While the media has fixated on millennials moving in with their parents, they’ve entirely missed the opposite phenomenon. Statistics show that in the past twenty years, the percentage of parents who move in with their children has gone steadily upward. There are several factors behind this trend. One is that people in general are just living longer; the number of octogenarians and sexagenarians has gone up dramatically in the past few decades, thanks to improvements in medical care and health awareness. And for understandable reasons, more and more parents prefer to move in with their adult children instead of into an assisted-living facility or nursing home. This has led to a variety of alternative living arrangements, the most familiar of which is the in-law suite.
Architects have reported a huge surge of interest in in-law suites over the past decade; the only problem is that parents don’t really like them. Aside from the predictable complaints of “you’re going to stick me in the basement?!” there are practical considerations. In-law suites are traditionally in the basement, and if there’s one thing that old people hate, it’s stairs. Walking up a flight of stairs with eighty-year old joints is like taking a car with 300K miles on it onto the freeway. This has led to more people just moving their parents into the spare bedroom upstairs. The problem with this is that you now live with your parents. Remember how you felt when you were 17 1/2 and about to move out and the withering judgment of your parents’ gaze was so oppressive that you just stayed in your room all the time? It’s just the same the second time around. Don’t think that just because you’re paying the bills, your mom won’t slap you in the back of the head if you say the f-word.
This has led to the very latest development in sneaky parent-warehousing – the medical cottage. Also known as a “granny pod,” the medical cottage is a modular high-tech dwelling that you put in your backyard for your elderly parents. It costs well over a hundred grand, which speaks volumes about how badly people want to get their parents out. It comes with all sorts of advanced features; medical-monitoring air filters, railings galore, and a floor so soft that you can drop an egg from seven feet in the air and it won’t break. But underneath all the bells and whistles, it’s really about clawing back some adult independence in the face of family obligations.

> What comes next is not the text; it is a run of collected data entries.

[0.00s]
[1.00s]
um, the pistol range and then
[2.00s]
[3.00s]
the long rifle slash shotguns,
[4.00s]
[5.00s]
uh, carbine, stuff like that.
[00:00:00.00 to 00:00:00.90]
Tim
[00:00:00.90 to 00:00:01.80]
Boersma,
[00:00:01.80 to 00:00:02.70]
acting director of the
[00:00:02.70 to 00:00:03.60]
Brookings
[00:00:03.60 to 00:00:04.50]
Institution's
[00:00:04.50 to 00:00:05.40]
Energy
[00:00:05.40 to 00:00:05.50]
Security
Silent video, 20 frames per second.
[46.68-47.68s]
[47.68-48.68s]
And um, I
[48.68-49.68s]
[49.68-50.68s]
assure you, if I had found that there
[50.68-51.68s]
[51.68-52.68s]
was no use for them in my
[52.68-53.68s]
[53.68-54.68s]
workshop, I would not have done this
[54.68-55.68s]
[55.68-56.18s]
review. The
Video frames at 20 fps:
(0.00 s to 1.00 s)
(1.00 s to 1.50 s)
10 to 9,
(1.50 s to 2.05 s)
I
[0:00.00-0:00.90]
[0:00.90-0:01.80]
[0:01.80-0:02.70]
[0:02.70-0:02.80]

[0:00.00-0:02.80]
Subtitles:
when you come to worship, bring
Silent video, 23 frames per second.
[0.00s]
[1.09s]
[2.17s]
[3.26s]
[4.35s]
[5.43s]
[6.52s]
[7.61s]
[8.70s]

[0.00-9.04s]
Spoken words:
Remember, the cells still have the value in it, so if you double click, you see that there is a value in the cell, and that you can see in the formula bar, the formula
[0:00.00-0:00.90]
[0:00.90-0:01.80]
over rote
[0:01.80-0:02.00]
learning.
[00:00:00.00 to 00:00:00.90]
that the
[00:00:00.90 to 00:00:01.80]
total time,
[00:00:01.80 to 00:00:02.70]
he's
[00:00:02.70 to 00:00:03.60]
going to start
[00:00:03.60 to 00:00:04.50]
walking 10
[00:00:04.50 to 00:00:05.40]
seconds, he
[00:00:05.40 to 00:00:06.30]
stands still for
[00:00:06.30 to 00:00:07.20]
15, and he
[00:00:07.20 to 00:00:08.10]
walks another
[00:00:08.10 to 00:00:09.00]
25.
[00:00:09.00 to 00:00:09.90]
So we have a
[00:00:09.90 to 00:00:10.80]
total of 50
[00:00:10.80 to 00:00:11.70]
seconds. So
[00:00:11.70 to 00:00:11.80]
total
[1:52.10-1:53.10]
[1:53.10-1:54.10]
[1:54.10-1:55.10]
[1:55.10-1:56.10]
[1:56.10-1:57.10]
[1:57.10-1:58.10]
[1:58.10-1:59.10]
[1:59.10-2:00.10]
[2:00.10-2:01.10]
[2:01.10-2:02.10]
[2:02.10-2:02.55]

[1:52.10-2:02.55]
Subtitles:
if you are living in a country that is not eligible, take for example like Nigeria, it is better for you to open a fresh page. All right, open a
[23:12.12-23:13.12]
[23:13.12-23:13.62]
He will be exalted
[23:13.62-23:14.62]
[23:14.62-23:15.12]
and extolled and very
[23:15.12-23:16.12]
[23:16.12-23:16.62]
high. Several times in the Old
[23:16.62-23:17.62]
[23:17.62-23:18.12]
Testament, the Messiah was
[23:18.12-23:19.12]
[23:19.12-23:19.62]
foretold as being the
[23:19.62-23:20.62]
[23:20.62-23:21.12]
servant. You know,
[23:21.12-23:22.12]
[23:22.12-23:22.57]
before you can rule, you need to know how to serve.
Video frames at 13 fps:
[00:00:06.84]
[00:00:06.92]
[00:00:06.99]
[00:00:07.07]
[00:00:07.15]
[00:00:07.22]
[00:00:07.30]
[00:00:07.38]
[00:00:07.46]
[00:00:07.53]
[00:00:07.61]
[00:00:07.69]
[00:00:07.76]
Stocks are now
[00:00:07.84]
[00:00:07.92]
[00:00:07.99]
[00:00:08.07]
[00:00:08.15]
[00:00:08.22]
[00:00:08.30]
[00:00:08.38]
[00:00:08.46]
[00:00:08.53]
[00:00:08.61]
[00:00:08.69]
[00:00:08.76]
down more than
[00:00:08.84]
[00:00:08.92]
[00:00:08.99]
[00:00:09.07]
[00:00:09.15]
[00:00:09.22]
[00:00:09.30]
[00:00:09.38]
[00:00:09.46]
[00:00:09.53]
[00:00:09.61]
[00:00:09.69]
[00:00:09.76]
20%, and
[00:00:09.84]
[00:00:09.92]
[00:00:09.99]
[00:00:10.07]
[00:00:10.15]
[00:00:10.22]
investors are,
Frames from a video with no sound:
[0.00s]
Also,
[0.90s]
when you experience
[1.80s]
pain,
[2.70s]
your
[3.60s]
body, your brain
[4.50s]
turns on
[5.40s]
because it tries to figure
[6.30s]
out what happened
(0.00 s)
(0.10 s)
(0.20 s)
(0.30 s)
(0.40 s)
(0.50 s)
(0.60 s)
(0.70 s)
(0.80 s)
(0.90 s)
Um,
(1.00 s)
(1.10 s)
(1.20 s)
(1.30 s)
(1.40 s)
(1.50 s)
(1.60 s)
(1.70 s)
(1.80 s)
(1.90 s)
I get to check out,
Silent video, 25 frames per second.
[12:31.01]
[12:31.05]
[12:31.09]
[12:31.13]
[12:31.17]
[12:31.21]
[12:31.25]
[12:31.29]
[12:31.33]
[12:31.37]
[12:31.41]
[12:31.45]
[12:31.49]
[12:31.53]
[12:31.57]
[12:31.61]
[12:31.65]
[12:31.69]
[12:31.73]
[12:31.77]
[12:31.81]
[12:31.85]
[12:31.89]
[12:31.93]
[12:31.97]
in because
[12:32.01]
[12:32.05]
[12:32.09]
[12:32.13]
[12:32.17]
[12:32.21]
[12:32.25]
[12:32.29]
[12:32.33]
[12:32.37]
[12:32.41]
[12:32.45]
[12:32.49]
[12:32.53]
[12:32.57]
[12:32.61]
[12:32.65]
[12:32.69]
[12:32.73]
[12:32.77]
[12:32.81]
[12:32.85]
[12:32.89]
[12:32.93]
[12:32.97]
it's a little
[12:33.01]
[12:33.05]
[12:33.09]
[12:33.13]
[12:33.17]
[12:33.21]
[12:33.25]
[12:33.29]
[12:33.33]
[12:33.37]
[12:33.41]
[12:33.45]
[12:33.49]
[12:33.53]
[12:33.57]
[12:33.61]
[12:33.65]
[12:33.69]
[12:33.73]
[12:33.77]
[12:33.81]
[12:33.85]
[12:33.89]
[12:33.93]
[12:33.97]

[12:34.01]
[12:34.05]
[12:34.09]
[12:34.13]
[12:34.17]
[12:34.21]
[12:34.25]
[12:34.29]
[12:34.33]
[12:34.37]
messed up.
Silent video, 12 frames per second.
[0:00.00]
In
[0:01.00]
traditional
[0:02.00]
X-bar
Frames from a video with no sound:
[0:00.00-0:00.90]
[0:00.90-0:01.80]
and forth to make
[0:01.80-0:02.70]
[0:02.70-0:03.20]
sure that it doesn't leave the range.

It’s all part of a larger cultural trend that one might call the loosening of intimacy. People are waiting longer than ever – well into their thirties – to marry or have kids. (More and more people never do.) It’s easy to live with a significant other or other family members or even randoms when you’re in your early twenties, with communal family life fresh in your memory. But after you’ve had a decade or two to craft a custom-made lifestyle all your own, with all the benefits of solitude and independence, living in close quarters with other people – even loved ones – can seem grotesque and unbearable. Many married couples now keep separate beds, if not separate bedrooms, and a significant amount of new construction offers twin master bedrooms suites in deference to this trend. Some couples have even chosen to maintain entirely separate residences, an arrangement that’s long been accepted in much of Western Europe. (One could also include the decline in monogamy in this general trend, though it might be slightly outside the scope of a real estate blog.)
The medical cottage, then, is anti-intimacy applied to your parents’ reverse boomeranging. Most of us recognize that we have some obligation to take in our parents, in their old age, but we also now recognize that we have an obligation to ourselves, too – an obligation to maintain our emotional sanity, even if that means shelling out a hundred grand on a cyber-guesthouse in the backyard. What comes after the granny pod? Funny you should ask. My mother recently suggested to my sister that it might be getting time for her, my mother, to move in with my sister. My sister’s response was to immediately start looking at houses for sale that are near-ish, but not too near, where she lives. It’s brilliant, in a way – if my mom plays the “you don’t love me” card, my sister can come right back with the “oh really, I just literally bought you a house” retort. I’m just glad I’m not involved – my mom knows my home is always so filthy, with dusty stacks of books and piles of clothes everywhere, that she’d sooner live in her car.